Poor Orphée is distraught. We know this because he's been flailing about the stage for more than an hour in Orphée et Eurydice, maniacally waving his tiny cherub harp. Deep in the underworld to rescue his dead wife, Eurydice, he must appease the dark spirits by being the best singer ever. But lo! Because the angel of love is a cheeky little tinker, she's decreed that Orphée can't lay eyes on his wife during the rescue mission or she'll die. This is basically the dialogue in the final act:

Please, baby, look at me!

Nope!

Oh, come on. Am I ugly or something?

Woman!

Look at me, Orphée! Admit it, compared to these svelte spirits, I look super-fat in this dress!

I can't, sugar booger.

Bwaaaaaaaaa! You don't love me!

Okay, one little peek.

Then she dies. Orphée is now even more distraught. Tenor William Burden throws himself down and cries. No toddler has ever flailed like Burden flails and wails. I won't ruin the super-secret ending of the Greek myth of Orpheus and Eurydice that's been made into 70 different operas because, as we discussed, it's super-secret. (Okay, twist my arm—she lives!) The important thing: Despite Orphée's cartoonish performance by Burden—who has appeared at the Metropolitan Opera and everywhere else important, but dragged down the performance and music on opening night here—Seattle Opera has crafted a haunting, elegant production.
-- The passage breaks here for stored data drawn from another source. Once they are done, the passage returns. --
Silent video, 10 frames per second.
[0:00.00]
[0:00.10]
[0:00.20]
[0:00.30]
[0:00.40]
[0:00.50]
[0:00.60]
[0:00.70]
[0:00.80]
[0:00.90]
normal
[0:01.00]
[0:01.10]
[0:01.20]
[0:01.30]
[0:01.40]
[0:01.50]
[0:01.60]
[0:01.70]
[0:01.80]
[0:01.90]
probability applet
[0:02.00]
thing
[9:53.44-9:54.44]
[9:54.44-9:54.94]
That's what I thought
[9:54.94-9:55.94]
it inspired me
At its core, Christoph Willibald Gluck's Orphée et Eurydice is about discipline. Translated from Italian to French in 1774, Orphée represents a pivotal reform in opera that eschewed florid excess. This is not the prior era's musical porn flick—in which the dialogue was merely a stepping-stone to segue from one orgasmic aria to the next—but a concise alignment of lyrics that carry the plot. Gluck's score is likewise succinct, characterized by an almost militant Germanic efficiency in meter and phrasing. This reflects the Orpheus myth itself: By complete focus on your love despite rejection, the benevolent gods will grant you harmony. Just be disciplined and endure.
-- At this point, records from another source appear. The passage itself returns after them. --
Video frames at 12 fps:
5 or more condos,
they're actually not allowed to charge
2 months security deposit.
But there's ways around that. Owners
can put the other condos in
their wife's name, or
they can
In that vein, director Jose Maria Condemi's production at Seattle Opera is deliberate and forceful. With sets designed by Phillip Lienau, the elysian fields are framed by perfectly rounded Teletubby hills, festooned with flowers and hot lovers in simple suits that look like scrubs. Flutters of yellow rain tinkle in front of a pure blue sky. The underworld is a net of desiccated meat fibers magnified to gigantic proportions. Those dark spirits, the Furies, are enrobed in red-and-black elasticized hoods that restrict their writhing, an inspired creation of costumer Heidi Zamora. Musically, the 28-person chorus of Orphée functions as a tightly knit machine, at its most dynamic as the Furies in the second act.

But Burden as Orphée makes no sense in this ordered cosmos. He looks studly and has a sterling pedigree—his goofy acting would be excusable if his voice could carry the show. But even that is never strong, only serviceable. It's like casting Jim Carrey in Schindler's List, choosing Gumby to play Miranda Priestly, or putting Barney the singing dinosaur in Braveheart.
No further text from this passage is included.